[Stored data]

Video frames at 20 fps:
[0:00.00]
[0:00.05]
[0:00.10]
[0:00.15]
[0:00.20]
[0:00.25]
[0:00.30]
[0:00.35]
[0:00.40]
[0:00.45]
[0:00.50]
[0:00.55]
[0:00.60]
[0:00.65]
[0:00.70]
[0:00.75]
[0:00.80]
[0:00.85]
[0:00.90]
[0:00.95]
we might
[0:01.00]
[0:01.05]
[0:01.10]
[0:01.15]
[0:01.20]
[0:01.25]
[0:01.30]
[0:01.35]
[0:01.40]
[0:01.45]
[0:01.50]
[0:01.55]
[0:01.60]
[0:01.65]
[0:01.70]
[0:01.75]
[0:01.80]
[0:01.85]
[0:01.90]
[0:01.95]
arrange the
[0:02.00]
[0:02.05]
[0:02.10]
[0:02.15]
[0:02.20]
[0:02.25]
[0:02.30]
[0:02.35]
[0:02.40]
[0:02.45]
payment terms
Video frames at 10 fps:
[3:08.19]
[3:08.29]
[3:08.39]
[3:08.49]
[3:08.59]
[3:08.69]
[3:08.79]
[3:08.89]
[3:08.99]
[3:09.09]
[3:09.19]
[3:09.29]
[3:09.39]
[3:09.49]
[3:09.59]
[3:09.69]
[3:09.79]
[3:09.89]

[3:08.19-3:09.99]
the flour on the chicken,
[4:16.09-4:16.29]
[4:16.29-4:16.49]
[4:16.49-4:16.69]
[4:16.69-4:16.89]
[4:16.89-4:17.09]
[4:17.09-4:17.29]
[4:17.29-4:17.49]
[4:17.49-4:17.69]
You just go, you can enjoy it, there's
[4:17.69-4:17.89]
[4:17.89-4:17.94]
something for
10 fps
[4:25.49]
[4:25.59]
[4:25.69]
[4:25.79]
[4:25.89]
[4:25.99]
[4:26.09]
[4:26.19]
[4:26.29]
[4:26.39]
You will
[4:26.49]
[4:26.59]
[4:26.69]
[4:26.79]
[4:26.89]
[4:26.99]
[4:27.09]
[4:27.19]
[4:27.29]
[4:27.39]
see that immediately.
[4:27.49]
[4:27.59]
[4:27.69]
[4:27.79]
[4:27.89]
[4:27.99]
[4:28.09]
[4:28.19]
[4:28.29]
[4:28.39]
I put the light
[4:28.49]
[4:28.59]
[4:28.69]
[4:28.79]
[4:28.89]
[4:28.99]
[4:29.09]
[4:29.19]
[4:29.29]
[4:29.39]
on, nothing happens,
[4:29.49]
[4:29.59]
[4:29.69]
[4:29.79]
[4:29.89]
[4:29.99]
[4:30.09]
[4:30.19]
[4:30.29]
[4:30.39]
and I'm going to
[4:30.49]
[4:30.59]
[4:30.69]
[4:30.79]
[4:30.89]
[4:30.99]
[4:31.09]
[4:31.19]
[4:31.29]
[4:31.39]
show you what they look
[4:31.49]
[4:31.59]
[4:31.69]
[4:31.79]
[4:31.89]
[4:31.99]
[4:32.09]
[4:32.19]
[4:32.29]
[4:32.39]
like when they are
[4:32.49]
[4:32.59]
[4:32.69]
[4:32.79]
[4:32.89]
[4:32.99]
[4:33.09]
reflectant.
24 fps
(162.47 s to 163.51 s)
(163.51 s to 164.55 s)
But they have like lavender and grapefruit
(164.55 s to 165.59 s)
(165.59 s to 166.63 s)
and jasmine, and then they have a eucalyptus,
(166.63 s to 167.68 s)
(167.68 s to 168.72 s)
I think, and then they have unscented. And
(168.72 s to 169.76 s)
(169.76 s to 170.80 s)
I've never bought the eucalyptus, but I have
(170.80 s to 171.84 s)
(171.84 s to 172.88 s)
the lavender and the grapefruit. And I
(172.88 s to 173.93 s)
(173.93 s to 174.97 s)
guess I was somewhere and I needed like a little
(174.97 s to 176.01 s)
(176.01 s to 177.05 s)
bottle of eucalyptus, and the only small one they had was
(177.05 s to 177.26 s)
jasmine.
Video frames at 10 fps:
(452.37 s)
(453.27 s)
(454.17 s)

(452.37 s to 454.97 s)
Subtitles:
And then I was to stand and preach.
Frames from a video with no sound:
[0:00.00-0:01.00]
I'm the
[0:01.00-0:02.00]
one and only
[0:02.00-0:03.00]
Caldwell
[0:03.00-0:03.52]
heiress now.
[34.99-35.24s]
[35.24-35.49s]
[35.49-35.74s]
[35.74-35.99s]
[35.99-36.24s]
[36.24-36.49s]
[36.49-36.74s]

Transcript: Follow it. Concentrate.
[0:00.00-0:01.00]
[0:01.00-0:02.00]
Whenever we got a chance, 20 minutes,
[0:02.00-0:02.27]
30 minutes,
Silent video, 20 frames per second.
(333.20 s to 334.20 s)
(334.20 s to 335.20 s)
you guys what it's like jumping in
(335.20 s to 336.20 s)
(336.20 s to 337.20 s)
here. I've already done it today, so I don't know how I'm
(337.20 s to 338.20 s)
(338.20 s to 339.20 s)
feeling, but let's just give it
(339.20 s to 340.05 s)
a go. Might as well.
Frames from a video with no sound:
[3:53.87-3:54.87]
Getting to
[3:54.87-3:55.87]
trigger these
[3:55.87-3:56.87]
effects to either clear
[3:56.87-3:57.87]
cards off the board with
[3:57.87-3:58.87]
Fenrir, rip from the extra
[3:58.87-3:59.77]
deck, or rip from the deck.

§ **Exercise details**: A verbatim copy of every record is what you should return.

§ **Task answer**:
Video frames at 20 fps:
[0:00.00]
[0:00.05]
[0:00.10]
[0:00.15]
[0:00.20]
[0:00.25]
[0:00.30]
[0:00.35]
[0:00.40]
[0:00.45]
[0:00.50]
[0:00.55]
[0:00.60]
[0:00.65]
[0:00.70]
[0:00.75]
[0:00.80]
[0:00.85]
[0:00.90]
[0:00.95]
we might
[0:01.00]
[0:01.05]
[0:01.10]
[0:01.15]
[0:01.20]
[0:01.25]
[0:01.30]
[0:01.35]
[0:01.40]
[0:01.45]
[0:01.50]
[0:01.55]
[0:01.60]
[0:01.65]
[0:01.70]
[0:01.75]
[0:01.80]
[0:01.85]
[0:01.90]
[0:01.95]
arrange the
[0:02.00]
[0:02.05]
[0:02.10]
[0:02.15]
[0:02.20]
[0:02.25]
[0:02.30]
[0:02.35]
[0:02.40]
[0:02.45]
payment terms
Video frames at 10 fps:
[3:08.19]
[3:08.29]
[3:08.39]
[3:08.49]
[3:08.59]
[3:08.69]
[3:08.79]
[3:08.89]
[3:08.99]
[3:09.09]
[3:09.19]
[3:09.29]
[3:09.39]
[3:09.49]
[3:09.59]
[3:09.69]
[3:09.79]
[3:09.89]

[3:08.19-3:09.99]
the flour on the chicken,
[4:16.09-4:16.29]
[4:16.29-4:16.49]
[4:16.49-4:16.69]
[4:16.69-4:16.89]
[4:16.89-4:17.09]
[4:17.09-4:17.29]
[4:17.29-4:17.49]
[4:17.49-4:17.69]
You just go, you can enjoy it, there's
[4:17.69-4:17.89]
[4:17.89-4:17.94]
something for
10 fps
[4:25.49]
[4:25.59]
[4:25.69]
[4:25.79]
[4:25.89]
[4:25.99]
[4:26.09]
[4:26.19]
[4:26.29]
[4:26.39]
You will
[4:26.49]
[4:26.59]
[4:26.69]
[4:26.79]
[4:26.89]
[4:26.99]
[4:27.09]
[4:27.19]
[4:27.29]
[4:27.39]
see that immediately.
[4:27.49]
[4:27.59]
[4:27.69]
[4:27.79]
[4:27.89]
[4:27.99]
[4:28.09]
[4:28.19]
[4:28.29]
[4:28.39]
I put the light
[4:28.49]
[4:28.59]
[4:28.69]
[4:28.79]
[4:28.89]
[4:28.99]
[4:29.09]
[4:29.19]
[4:29.29]
[4:29.39]
on, nothing happens,
[4:29.49]
[4:29.59]
[4:29.69]
[4:29.79]
[4:29.89]
[4:29.99]
[4:30.09]
[4:30.19]
[4:30.29]
[4:30.39]
and I'm going to
[4:30.49]
[4:30.59]
[4:30.69]
[4:30.79]
[4:30.89]
[4:30.99]
[4:31.09]
[4:31.19]
[4:31.29]
[4:31.39]
show you what they look
[4:31.49]
[4:31.59]
[4:31.69]
[4:31.79]
[4:31.89]
[4:31.99]
[4:32.09]
[4:32.19]
[4:32.29]
[4:32.39]
like when they are
[4:32.49]
[4:32.59]
[4:32.69]
[4:32.79]
[4:32.89]
[4:32.99]
[4:33.09]
reflectant.
24 fps
(162.47 s to 163.51 s)
(163.51 s to 164.55 s)
But they have like lavender and grapefruit
(164.55 s to 165.59 s)
(165.59 s to 166.63 s)
and jasmine, and then they have a eucalyptus,
(166.63 s to 167.68 s)
(167.68 s to 168.72 s)
I think, and then they have unscented. And
(168.72 s to 169.76 s)
(169.76 s to 170.80 s)
I've never bought the eucalyptus, but I have
(170.80 s to 171.84 s)
(171.84 s to 172.88 s)
the lavender and the grapefruit. And I
(172.88 s to 173.93 s)
(173.93 s to 174.97 s)
guess I was somewhere and I needed like a little
(174.97 s to 176.01 s)
(176.01 s to 177.05 s)
bottle of eucalyptus, and the only small one they had was
(177.05 s to 177.26 s)
jasmine.
Video frames at 10 fps:
(452.37 s)
(453.27 s)
(454.17 s)

(452.37 s to 454.97 s)
Subtitles:
And then I was to stand and preach.
Frames from a video with no sound:
[0:00.00-0:01.00]
I'm the
[0:01.00-0:02.00]
one and only
[0:02.00-0:03.00]
Caldwell
[0:03.00-0:03.52]
heiress now.
[34.99-35.24s]
[35.24-35.49s]
[35.49-35.74s]
[35.74-35.99s]
[35.99-36.24s]
[36.24-36.49s]
[36.49-36.74s]

Transcript: Follow it. Concentrate.
[0:00.00-0:01.00]
[0:01.00-0:02.00]
Whenever we got a chance, 20 minutes,
[0:02.00-0:02.27]
30 minutes,
Silent video, 20 frames per second.
(333.20 s to 334.20 s)
(334.20 s to 335.20 s)
you guys what it's like jumping in
(335.20 s to 336.20 s)
(336.20 s to 337.20 s)
here. I've already done it today, so I don't know how I'm
(337.20 s to 338.20 s)
(338.20 s to 339.20 s)
feeling, but let's just give it
(339.20 s to 340.05 s)
a go. Might as well.
Frames from a video with no sound:
[3:53.87-3:54.87]
Getting to
[3:54.87-3:55.87]
trigger these
[3:55.87-3:56.87]
effects to either clear
[3:56.87-3:57.87]
cards off the board with
[3:57.87-3:58.87]
Fenrir, rip from the extra
[3:58.87-3:59.77]
deck, or rip from the deck.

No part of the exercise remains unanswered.